リストにあげる目標は、「もっとリラックスする」みたいな漠然としたものでも、「暑い日に縁側でミントジュレップ(ミント風味のシロップとバーボンを注いだカクテル)を飲む」みたいな具体的なものでも、何でもいいです。できるだけ具体的で実行できそうなもので、後で思い返すと楽しそうなものにすれば、すべてうまくいきます。

また、自分のペースでゆっくりと時間をかけ、楽しくて気持ちが豊かになるようなことをしましょう。読みたかった本を呼んだり、見てみたかったバンドのライブに行ったり、今まで行ったことのない場所に旅行したり、美術館に行くのもいいでしょう。懐かしい友だちに会いたいと思うかもしれません。

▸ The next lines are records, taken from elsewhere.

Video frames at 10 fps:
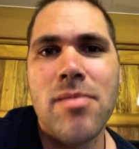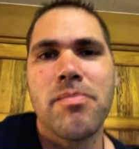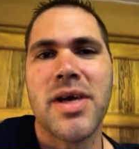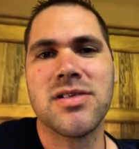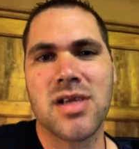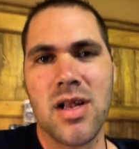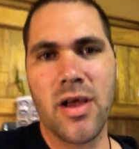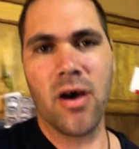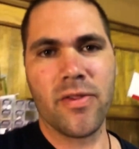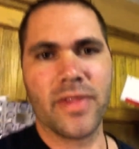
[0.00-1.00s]
basically
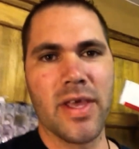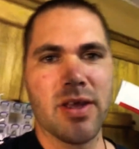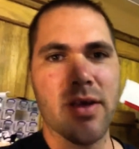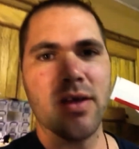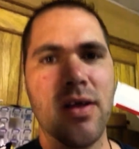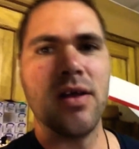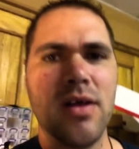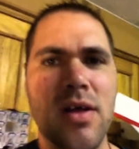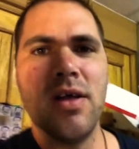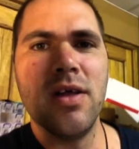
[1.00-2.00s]
on
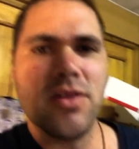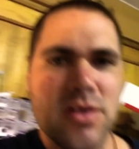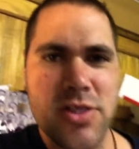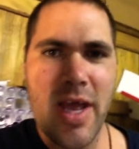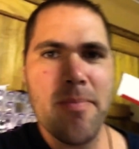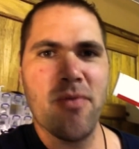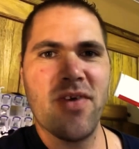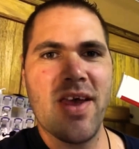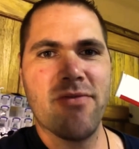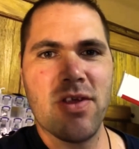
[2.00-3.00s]
the shape of the
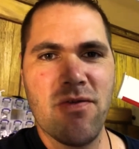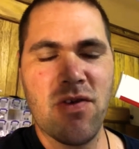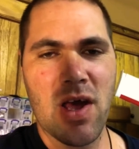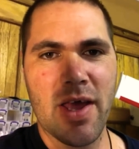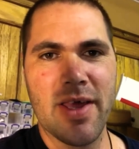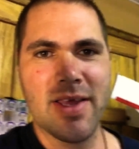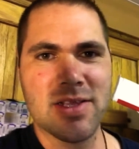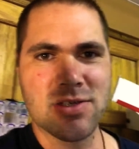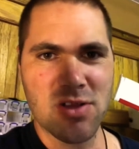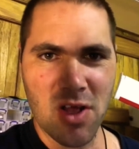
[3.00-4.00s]
FT Flyer.
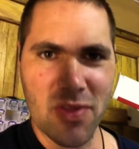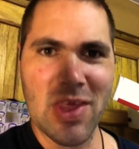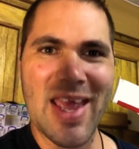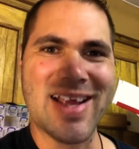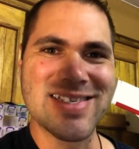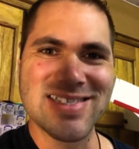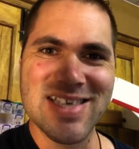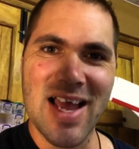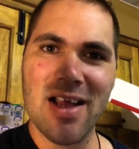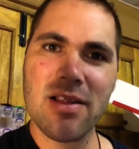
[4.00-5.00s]
It's not the
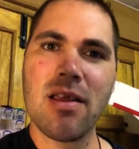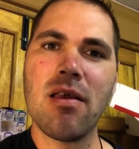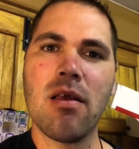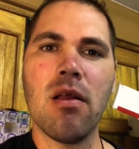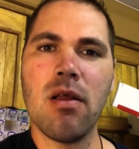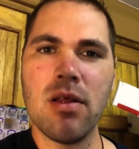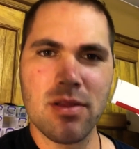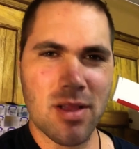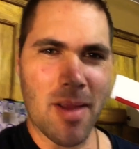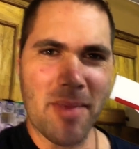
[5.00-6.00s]
exact
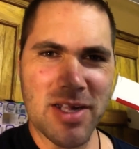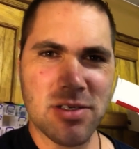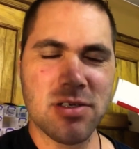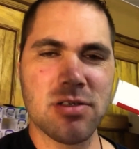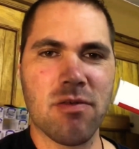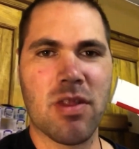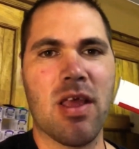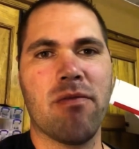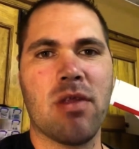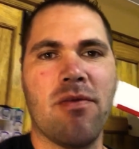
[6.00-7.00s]
dimensions of the
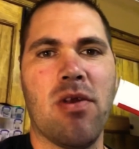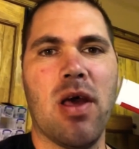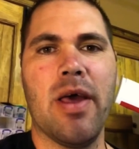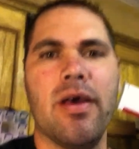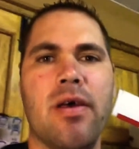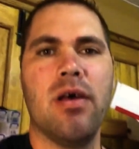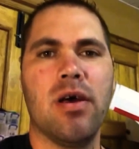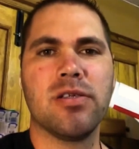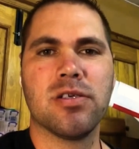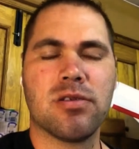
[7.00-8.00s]
FT Flyer.
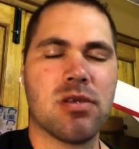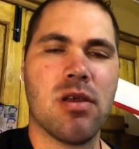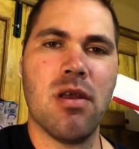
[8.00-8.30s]
I just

大事なことはただひとつ、目標には仕事を入れないこと。仕事をある程度楽しくできるとしても、生産性に関わるようなことは入れないでください。計画を立てなければならないことであっても、自分の視野を広げ、頭を空っぽにするようなことに時間を使いましょう。

実は、想像以上に難しい

ここまでを読んで、簡単にできそうだと思っているかもしれません。ゆっくりする時間や、夏に時間をかけて何かをやり遂げることが必要な人はたくさんいます。ゆっくりする時間を確保するために、子どもをサマーキャンプに送り出さなければならなくなる人もいるかもしれません。または、やりくりするためにアルバイトをしなければならなかったり、学費の支払いが遅れる人もいるかもしれません。

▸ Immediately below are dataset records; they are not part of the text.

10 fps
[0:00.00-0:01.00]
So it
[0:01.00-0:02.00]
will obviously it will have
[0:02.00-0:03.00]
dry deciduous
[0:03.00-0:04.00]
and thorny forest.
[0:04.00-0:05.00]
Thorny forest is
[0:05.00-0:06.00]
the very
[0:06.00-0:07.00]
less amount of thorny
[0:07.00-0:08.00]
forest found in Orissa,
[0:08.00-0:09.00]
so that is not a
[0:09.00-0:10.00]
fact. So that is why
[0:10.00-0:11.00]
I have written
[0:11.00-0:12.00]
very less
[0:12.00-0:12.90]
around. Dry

この手のアドバイスは、数週間の夏季休暇が保証されている会社員のためのものだと思うかもしれませんが、そうではありません。数週間の休みを太陽が降り注ぐビーチで過ごすことが大事なのではなく(そうしたい人がそうできれば最高ですが)、目的もなくただのんびりとリラックスして、頭を空っぽにする時間を捻出することが大事なのです。

目的は、仕事がもっとはかどるようにするために休憩したり、頭の中を"デフラグ"するために瞑想したりするのと同じです。大きな違いは、リラックスだけなど、ひとつのことに集中するのではなく、夏の自由時間を夏の持つあらゆるすばらしいものを利用する有意義な機会にすることです。これまでやろうとしなかったことの面白さや新しい興味を発見したり、他の季節にはできないことをする機会にもなります。

結局、ほとんどの職場で、夏になると誰もが長期休暇をとりますが、どこに住んでいても、どんなコミュニティに所属していても、アウトドアで遊んだりイベントに行ったり、みんなで何かをする計画を立ててばかりいます。特に計画を立てていなくても、何となく周りに流されたり、周りの友だちと遊んでいたりするのではないでしょうか。

仕事から抜け出せなかったり、キャンプに行かなければならなかったり、研究を続けなければならなかったりしても、自分だけの何もしない時間や、自分の興味を追求する時間をつくりましょう。学校や仕事に戻った時に、リフレッシュして、より集中できるようになります。誰もが自分だけの夏の思い出ができて、今よりもっと幸せになれるはずです。